OATHBREAKER vocalist and Church of Ra affiliate Caro Tanghe lent her talents to AMENRA as they recorded De Doorn. “The five of us had come to a point where we had done all we could do,” remembers Colin, “and then Caro came in a tore into it,” he beams admiringly. Together Tanghe and van Eeckhout perform their own unorthodox interpretation on a traditional gothic duet; subverting the duality of ‘beauty and the beast’. “Normally, the woman takes on the melodies and clean singing, while the man screams on top of it,” explains Colin, “but here it’s the other way around.
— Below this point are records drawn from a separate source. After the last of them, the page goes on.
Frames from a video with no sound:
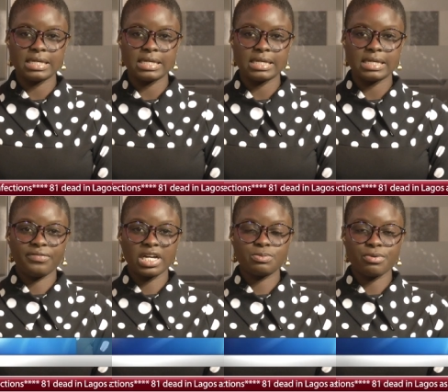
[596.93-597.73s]
headed
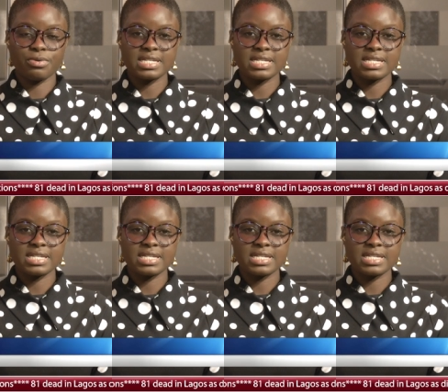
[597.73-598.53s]
by Vice
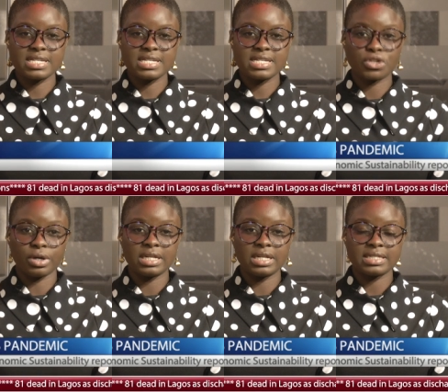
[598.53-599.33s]
President Yemi
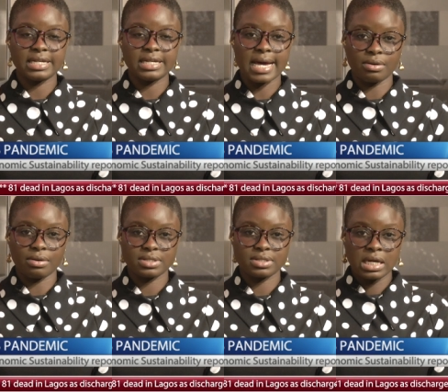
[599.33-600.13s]
Osinbajo in the State
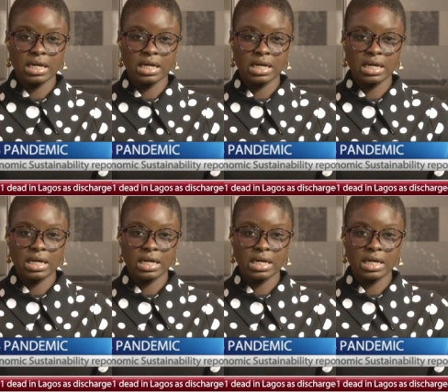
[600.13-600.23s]
House.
I love the dynamic of the male and female voice: it makes the music feel more universal, and I love that, but it doesn’t need to be done in a conventional way.”
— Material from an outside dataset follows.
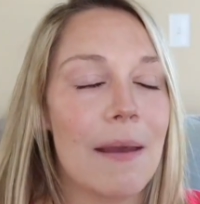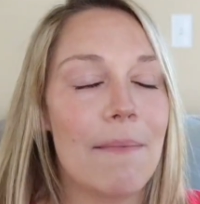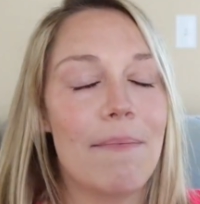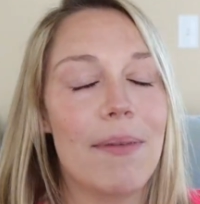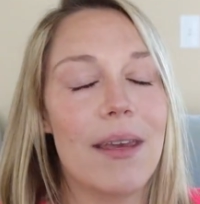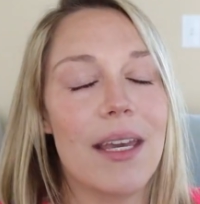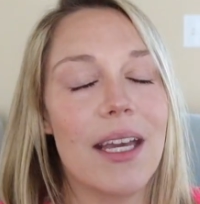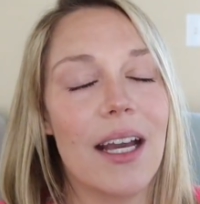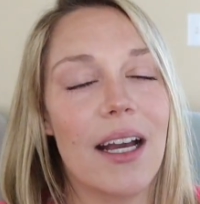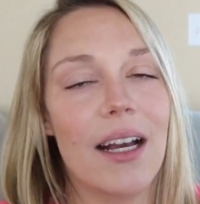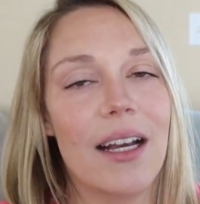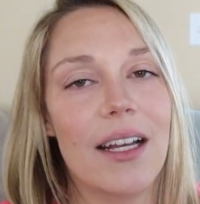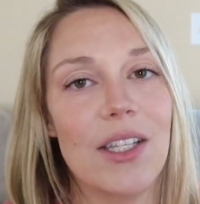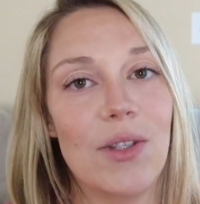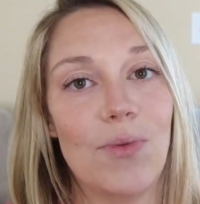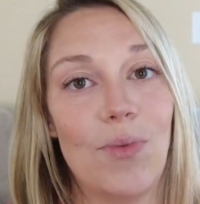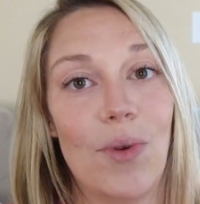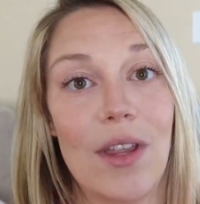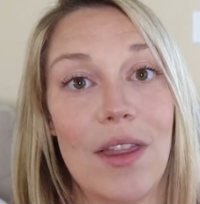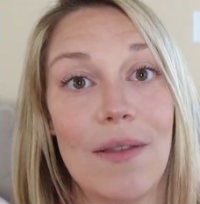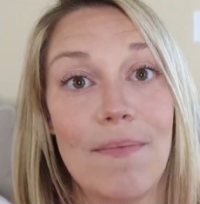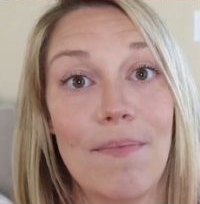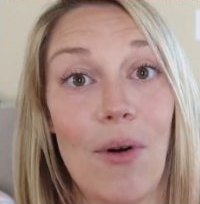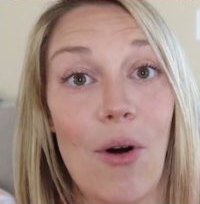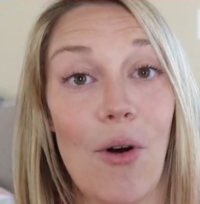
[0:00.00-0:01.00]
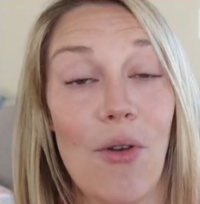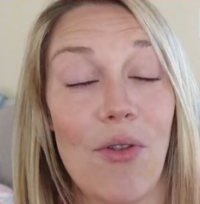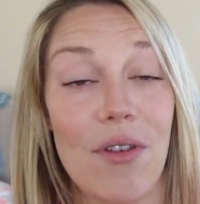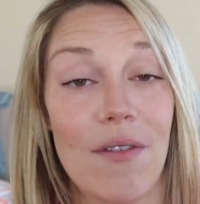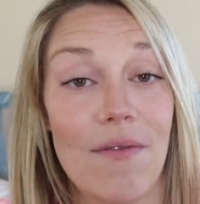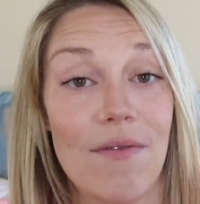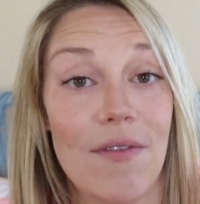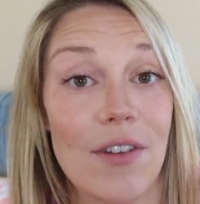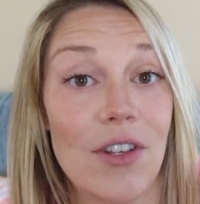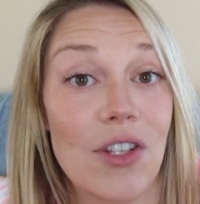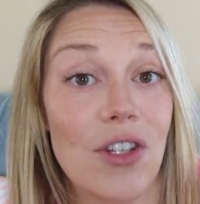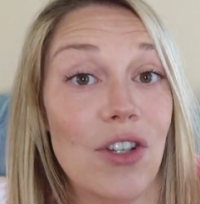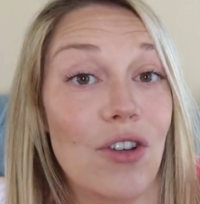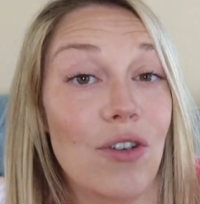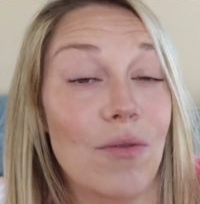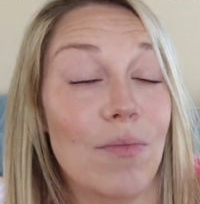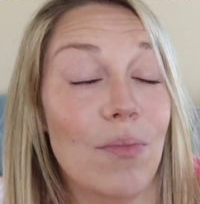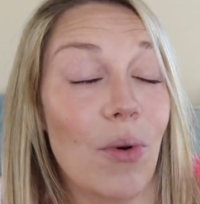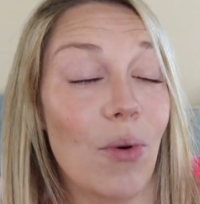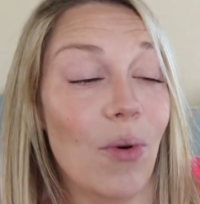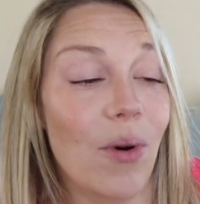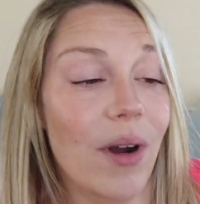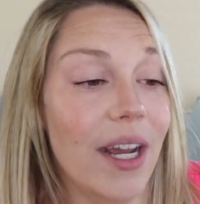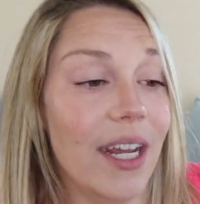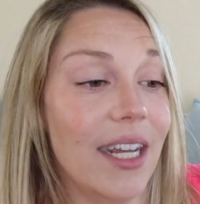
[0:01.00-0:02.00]
because with both of the 2
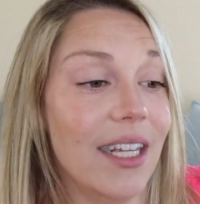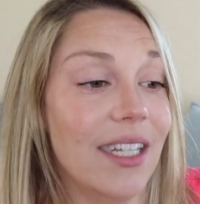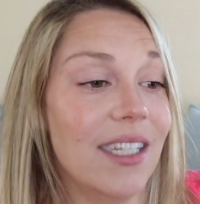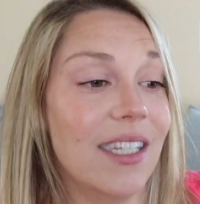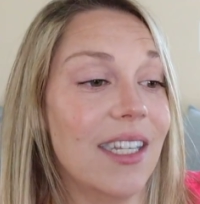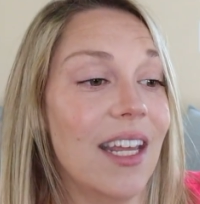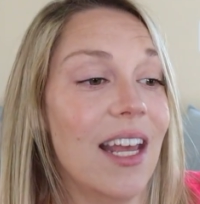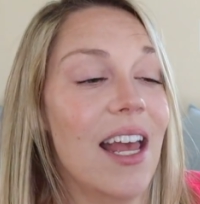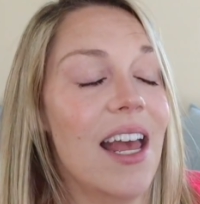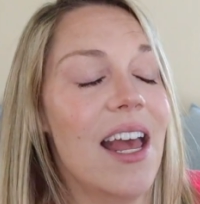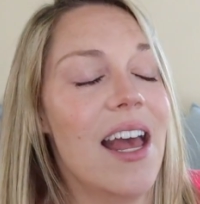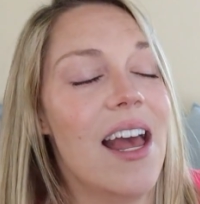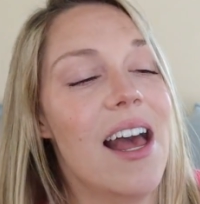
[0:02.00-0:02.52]
boys,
AMENRA eschewed another convention on De Doorn, choosing to pen all of the lyrics in their native Flemish. “If we’d decided at the start to make an album, we probably would have gone for English,” he discloses, “but it was originally written for a Flemish audience, and it works especially well in the storytelling style.” Their lyrical inspiration comes from the Kleinkunst tradition: particularly the work of Zjef Vanuytsel, whom they covered on a single released last year. “It’s storytelling performed in a singer songwriter style. It has a way of talking about things in a really trivial way, but it’s dark and poetic and hard to pinpoint. It’s so truthful and simple that it becomes beautifully sincere and direct. It’s very relatable, not written in complex prose. It’s like hidden high-art: constructed in a very thought through way, but to read it it looks like ordinary storytelling.”
As the band makes preparations for their next tour, they will be aware that they are setting out into a fragmented and isolated world. As we collectively prepare to move on from the strictures of the pandemic, we will all engage in our own moments of remembrance and forgetting. De Doorn was originally conceived for live performance, and to create moments of collective catharsis: in that sense De Doorn couldn’t have been more timely and, as the material is brought into a live setting once again, it will be addressing a changed world. Beyond that? Nothing appears on the horizon. “We’ll keep on creating,” Colin reassures us, “even if nothing happens, we’ll make music – but, you have to ask yourself whether the art you’re making is relevant. We don’t mind taking time to write something that is worth being documented and listened to by others.”
De Doorn is out now via Relapse Records.